Luciana e Rogério procuram a psicanalista preocupados com sua filha, de nove anos, Talita. Ela não conseguia se alfabetizar. Tinha sido diagnosticada como uma criança com déficit de atenção. Há dois anos, vinha sendo atendida por psicopedagogos e outros profissionais da saúde, mas nada dava jeito. “O que mais podemos fazer, doutora, a psicanálise pode ajudar nossa filha? ”
Talita era uma criança muito amorosa. Adorava brincar com o irmão mais novo e não media esforços para estudar e fazer as atividades da escola. Tentava ler e escrever, mas tinha dificuldade de entender o que lia. Sofria muito porque, apesar de sua dedicação, suas notas não melhoravam. Aliás, só pioravam. Parecia viver no “mundo da lua” e se isolava cada dia mais. Inicialmente, os pais acharam que era timidez, mas a menina foi ficando angustiada e irritada.

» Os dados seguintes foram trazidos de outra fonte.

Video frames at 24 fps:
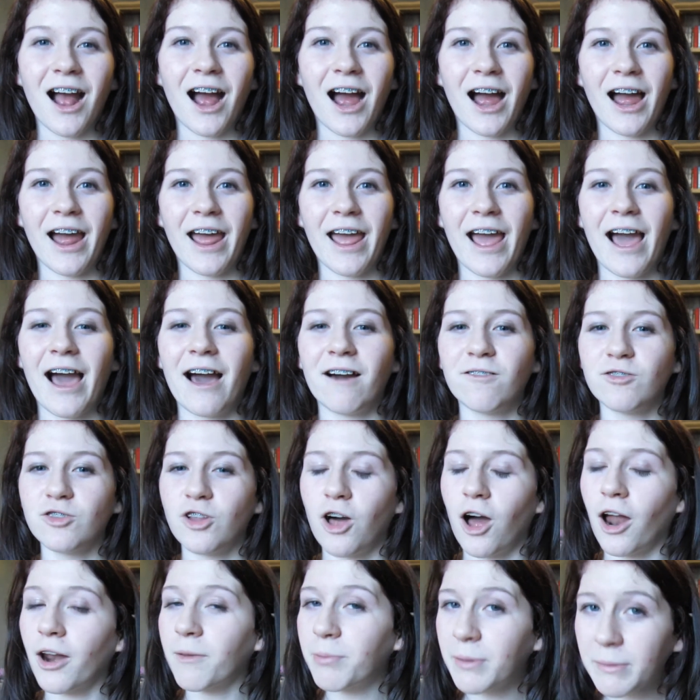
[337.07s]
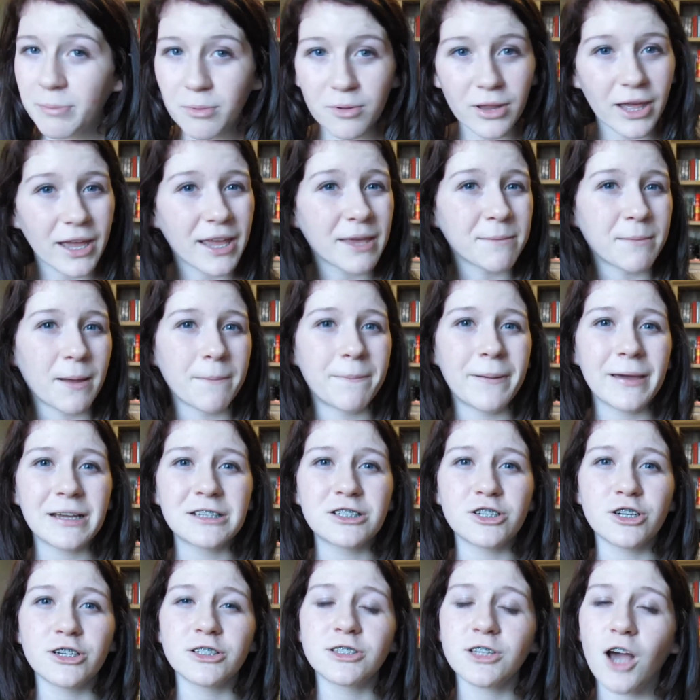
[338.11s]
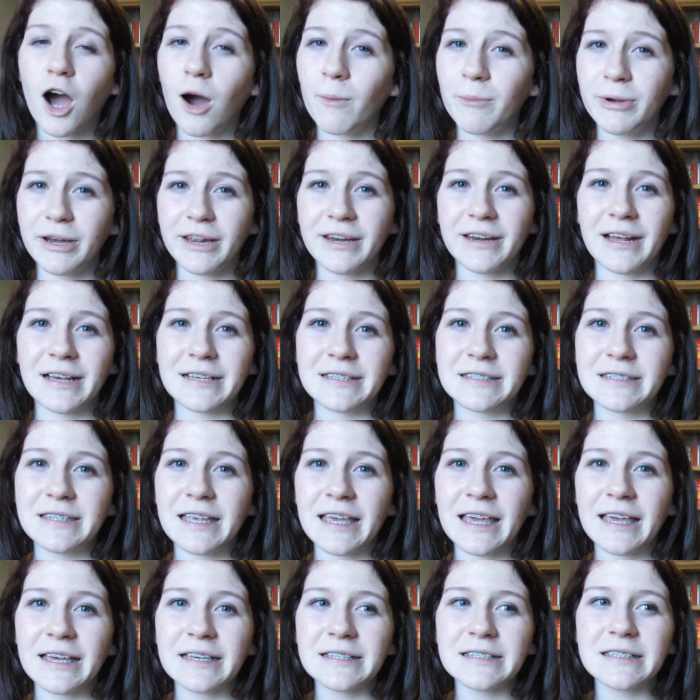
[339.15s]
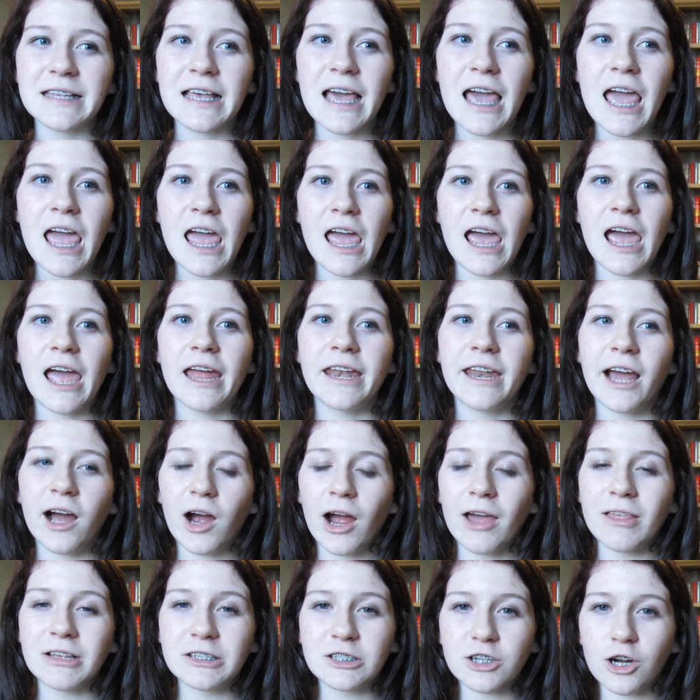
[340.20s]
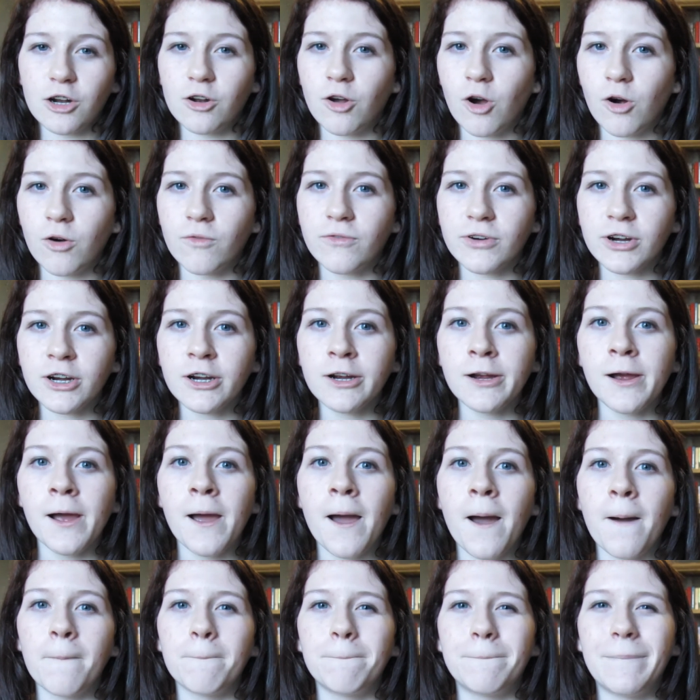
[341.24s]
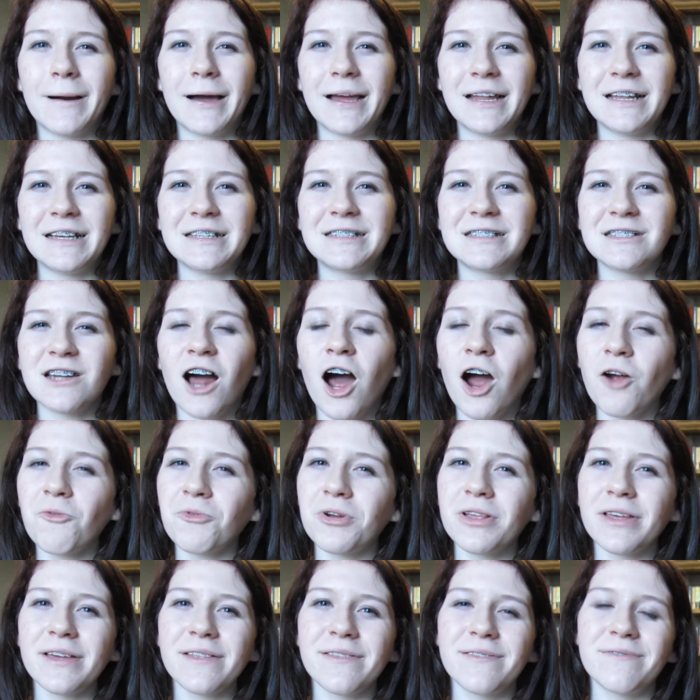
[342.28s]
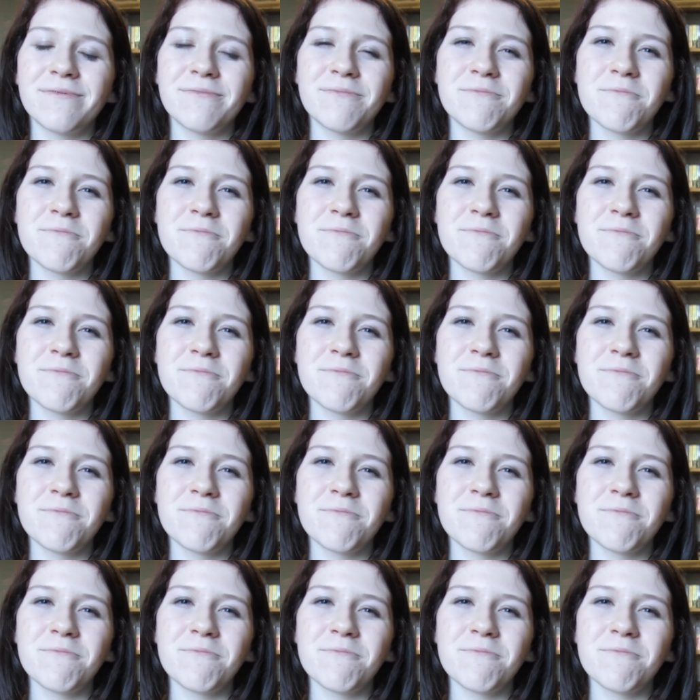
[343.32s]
I have a lot of people liking my pictures, commenting nice things, and now I have to start over, but it's not really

A psicanalista pediu detalhamento. O pai lembrou que, às vezes, ao ouvir a menina cantar, percebia trocas de palavras. Por exemplo, ao invés de cantar “atirei o pau no gato”, a criança cantava “atirei o pau no pato”. À época, os pais não deram atenção para isso, porque achavam que acontecia com todo mundo. Foi combinado que Talita viria para uma entrevista.
No primeiro encontro com a menina, ela contou como se sentia perdida na escola. Sempre prestava muita atenção quando a professora falava, tentava copiar, ler e escrever tudo certinho, mas sempre errava alguma coisa. A pior atividade era o ditado. A psicanalista perguntou se ela tinha medo de ser reprovada. Enquanto fazia a pergunta, reparou que a menina não olhava seus olhos, mas, sim, seus lábios. Era hora de levar a sério o conselho de Freud: “não subestimemos, pois, os pequenos indícios, a partir deles, talvez seja possível encontrar a pista de coisa maior” (Primeira Conferência Introdutória, 1915, p. 34). A aposta da analista foi orientar os pais a procurarem um otorrino e não prosseguir a análise de Talita.

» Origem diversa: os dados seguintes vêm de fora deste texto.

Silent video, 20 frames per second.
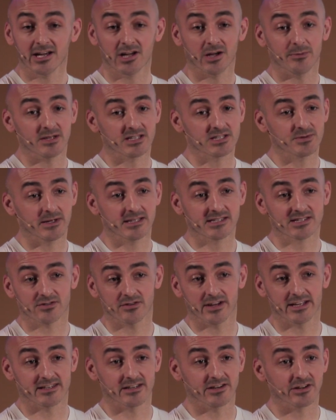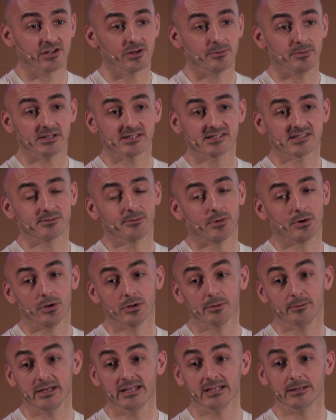it could be tweets related, it could be
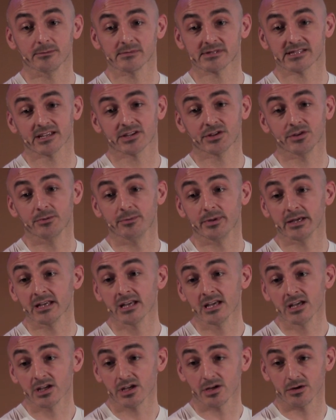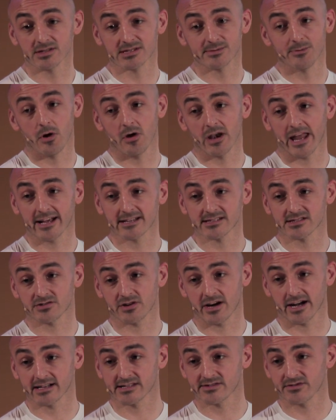small memes, it could be, you know, small
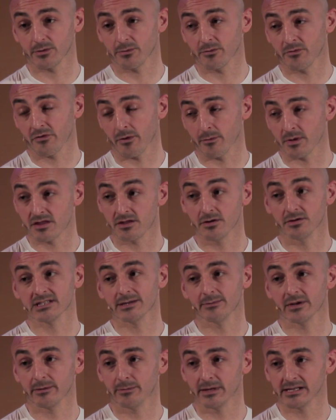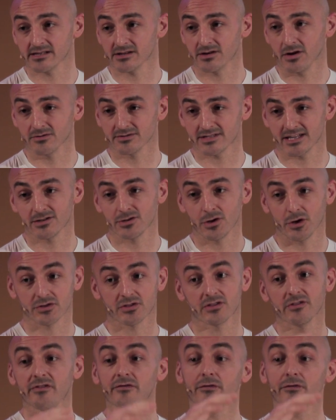extracts from, from a thirty minute piece of content, not the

O exame de audiometria da menina mostrou que Talita tinha um problema genético de perda de audição do ouvido esquerdo. Não escutando bem, ela se virava como podia. Seu caso não era de déficit de atenção e nem de psicanálise. Por dois anos, Talita não ouvia e não estava sendo ouvida. Angustiados, os pais estavam insistindo em tratamentos que não estavam funcionando para aquela criança.
Muitas vezes ansiosos para resolverem rapidamente os problemas dos filhos, os pais acabam se pautando em diagnósticos estigmatizados, sem, contudo, os colocarem à prova quando se trata do seu filho. Se, por um lado, tais diagnósticos acalmam os pais, pois nomeiam um sofrimento, por outro, criam um obstáculo. Mascaram o problema, perpetuando o sofrimento de todos. Para a surdez de Talita, foi indicado um otorrinolaringologista. Para a surdez dos pais, uma psicanálise.

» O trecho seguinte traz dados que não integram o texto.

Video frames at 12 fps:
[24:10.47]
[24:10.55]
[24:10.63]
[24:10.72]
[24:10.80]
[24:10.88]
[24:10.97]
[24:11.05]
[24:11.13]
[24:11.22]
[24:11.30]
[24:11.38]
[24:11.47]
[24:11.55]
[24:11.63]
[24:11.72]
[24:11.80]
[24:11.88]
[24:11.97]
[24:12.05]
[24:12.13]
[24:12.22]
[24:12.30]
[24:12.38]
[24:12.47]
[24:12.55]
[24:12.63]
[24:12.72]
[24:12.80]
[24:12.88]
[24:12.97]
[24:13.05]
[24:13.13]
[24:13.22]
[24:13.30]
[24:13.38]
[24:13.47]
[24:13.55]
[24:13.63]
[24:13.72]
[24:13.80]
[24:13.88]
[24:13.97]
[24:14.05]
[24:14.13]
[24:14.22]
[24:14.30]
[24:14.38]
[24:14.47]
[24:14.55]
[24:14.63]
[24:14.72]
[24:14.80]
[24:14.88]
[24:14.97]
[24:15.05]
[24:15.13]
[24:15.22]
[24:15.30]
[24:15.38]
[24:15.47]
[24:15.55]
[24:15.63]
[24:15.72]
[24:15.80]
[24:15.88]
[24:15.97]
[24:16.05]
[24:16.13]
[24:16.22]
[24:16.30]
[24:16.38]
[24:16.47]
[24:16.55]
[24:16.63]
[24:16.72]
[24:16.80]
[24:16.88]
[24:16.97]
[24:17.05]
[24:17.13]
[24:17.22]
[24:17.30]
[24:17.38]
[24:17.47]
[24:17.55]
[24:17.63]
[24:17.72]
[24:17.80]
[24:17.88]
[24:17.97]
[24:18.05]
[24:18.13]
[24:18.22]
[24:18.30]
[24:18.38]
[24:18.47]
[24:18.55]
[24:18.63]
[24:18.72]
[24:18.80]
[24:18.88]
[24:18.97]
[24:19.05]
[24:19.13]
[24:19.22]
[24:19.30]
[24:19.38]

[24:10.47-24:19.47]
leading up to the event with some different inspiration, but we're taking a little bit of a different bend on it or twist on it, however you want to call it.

Muito interessante esse relato. Os pais, atualmente, estão muito ansiosos com o sucesso dos filhos e isso os leva a avaliá-los a partir de um lugar comum, um diagnóstico pré-fabricado. A psicanálise, sem dúvida, pode ajudá-los.
Oi Anna, sim, com certeza uma psicanálise pode trazer várias transformações significativas na vida de uma família. Sigamos e espero seus comentários nos próximos textos.